Which millet is best for everyday eating?
There is no single best millet — each one serves a different purpose. For calcium, choose ragi. For iron and fibre, choose jowar. For warmth and protein in winter, choose bajra. For low GI and blood sugar management, choose foxtail millet. For light digestion and fasting, choose barnyard millet. Rotating between all five gives you the most complete nutritional benefit.
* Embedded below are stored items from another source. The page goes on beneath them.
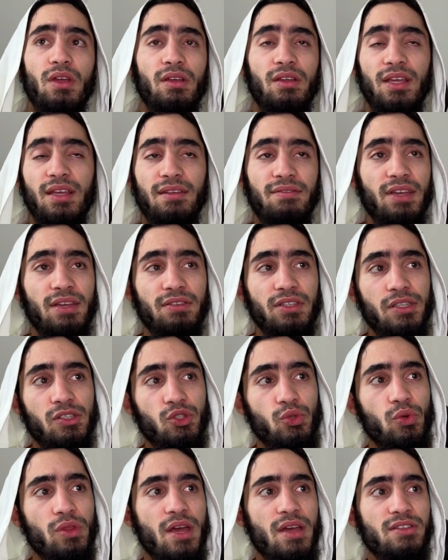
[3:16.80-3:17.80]
even in
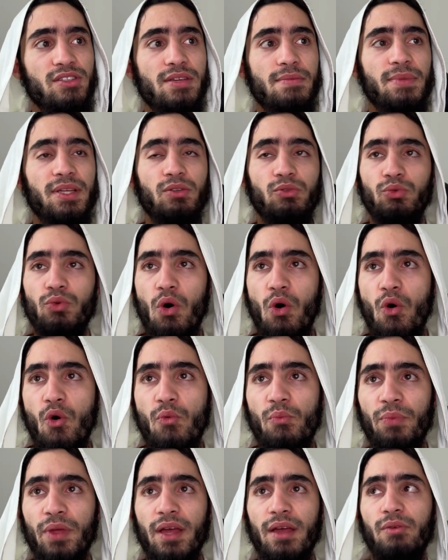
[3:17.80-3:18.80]
Judaism, in
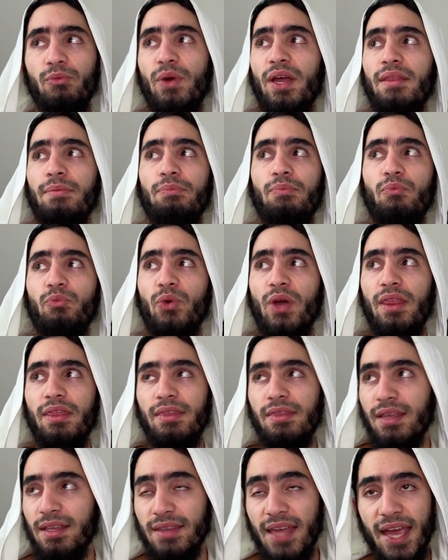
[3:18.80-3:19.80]
Rome,
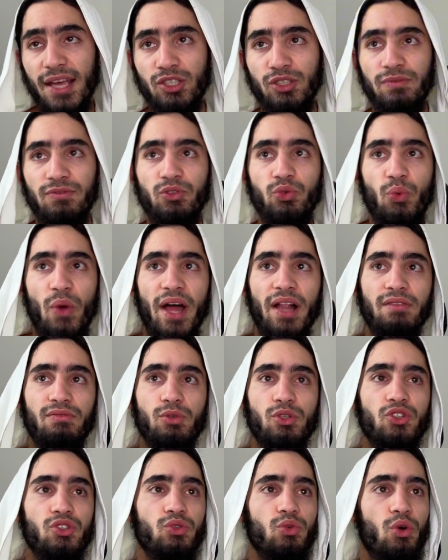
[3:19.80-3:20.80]
when in the age of 12
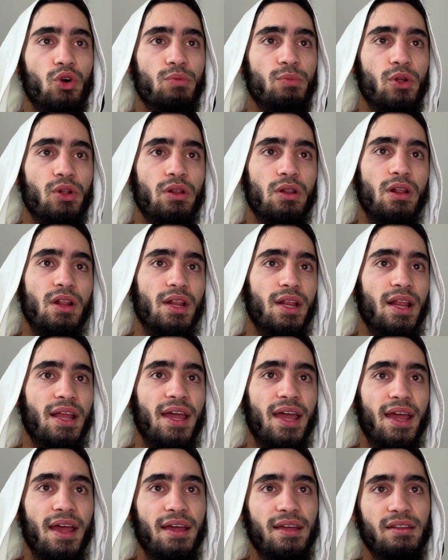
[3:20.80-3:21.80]
was normal,
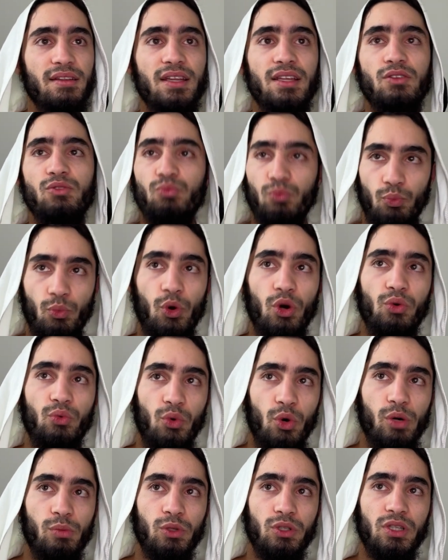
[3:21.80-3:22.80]
and in more
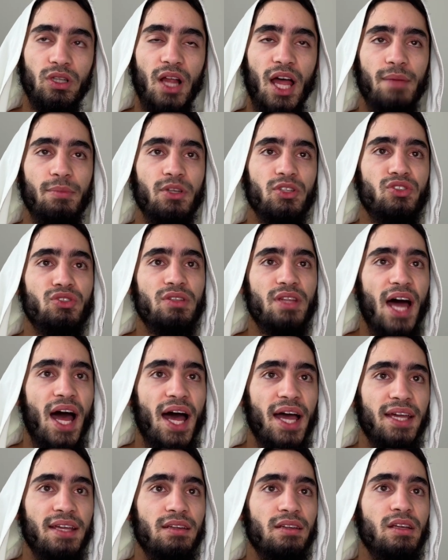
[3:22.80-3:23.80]
warmer climates,
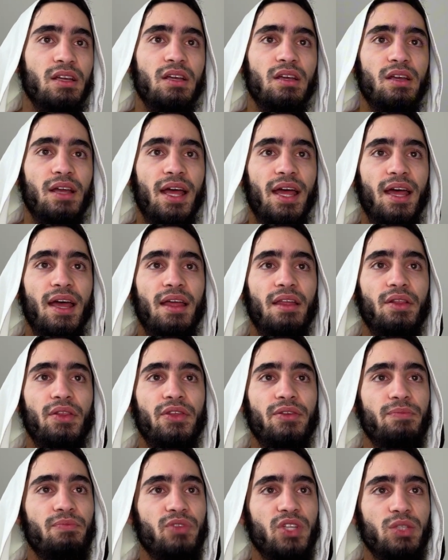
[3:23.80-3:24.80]
9,
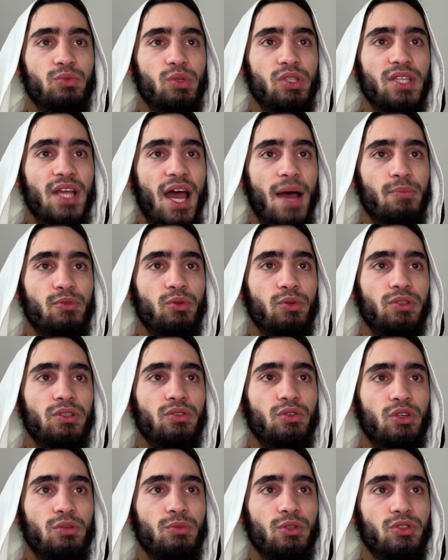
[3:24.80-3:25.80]
and this was absolutely
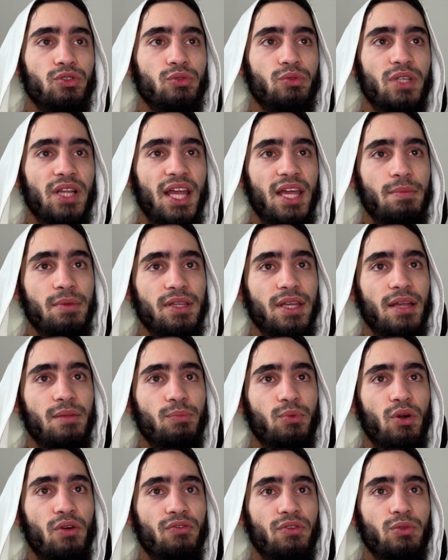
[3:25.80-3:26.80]
normal. So claiming that
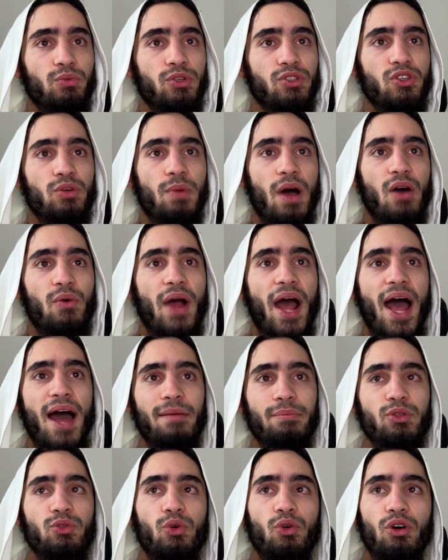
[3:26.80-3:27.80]
Prophet was somehow
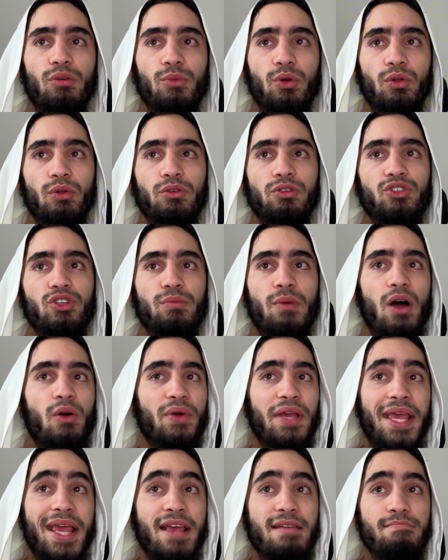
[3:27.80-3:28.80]
abnormal or
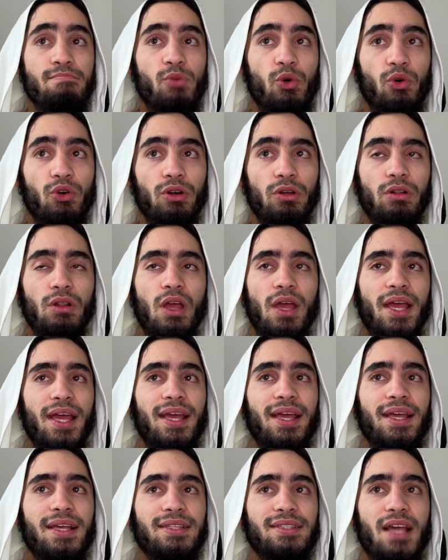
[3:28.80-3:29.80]
somehow immoral
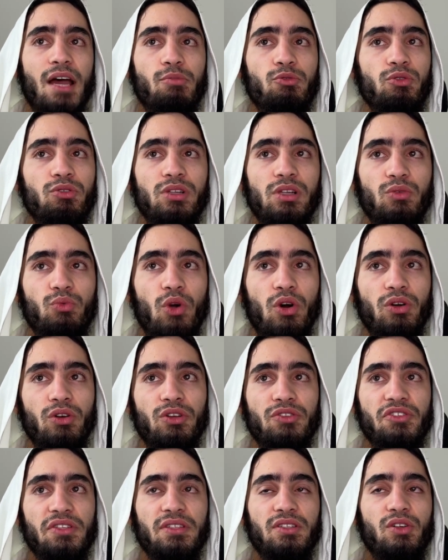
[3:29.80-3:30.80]
is absolutely wrong,
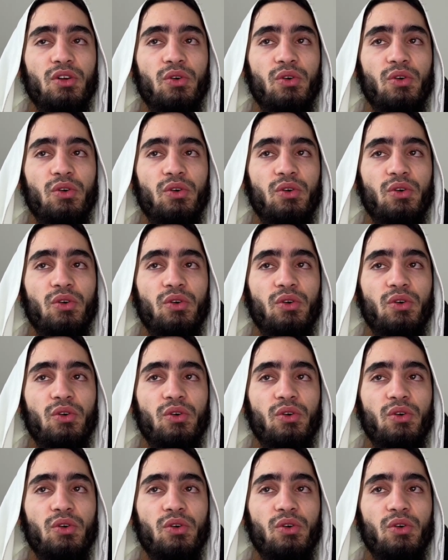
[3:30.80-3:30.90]
because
What are millets and are they different from rice?
Yes, millets and rice are very different. Millets are small-seeded grains with a low glycemic index (40–55), high fibre content, and significant micronutrient density. White rice has a high GI of 73, minimal fibre, and lower mineral content. Millets release energy slowly. Rice releases it quickly, causing blood sugar spikes.
How does the glycemic index of millets compare to rice?
The glycemic index of millets ranges from 40 to 55 — classified as low. White rice has a GI of 73 — classified as high. Brown rice sits around 55–65. This means millets cause a significantly gentler rise in blood sugar compared to white rice, making them the preferred grain for people managing diabetes or metabolic conditions.
What is the carbohydrate content in millets vs rice?
Both millets and rice contain roughly 70–75g of total carbohydrates per 100g (dry weight). However, millets contain 3x more dietary fibre — 8–12g vs 0.4g in white rice. This fibre slows down carbohydrate digestion and reduces the actual glycemic impact of the meal. The carbs in millets are complex; in polished rice, they are mostly simple.
Can millets replace wheat for people who are gluten-intolerant?
Yes. All millets are naturally gluten-free. They are an excellent alternative for people with gluten sensitivity, wheat intolerance, or celiac disease. Ragi flour, jowar flour, and bajra flour can all replace wheat flour in rotis, flatbreads, and baked goods. They provide better fibre and mineral content as well.
How many types of millets are there in India?
India cultivates over 16 types of millets. The most common and nutritionally significant ones are ragi (finger millet), jowar (sorghum), bajra (pearl millet), foxtail millet (kangni), barnyard millet (sanwa), kodo millet, little millet, and proso millet. The Indian government's Shree Anna initiative has brought renewed focus to all these varieties.
Is barnyard millet better than rice for diabetes?
Barnyard millet has a significantly lower glycemic index than white rice and provides far more fibre. It causes a gentler rise in blood sugar and keeps you full longer. For people with diabetes or insulin resistance, replacing white rice with barnyard millet in daily meals is one of the most effective dietary changes they can make.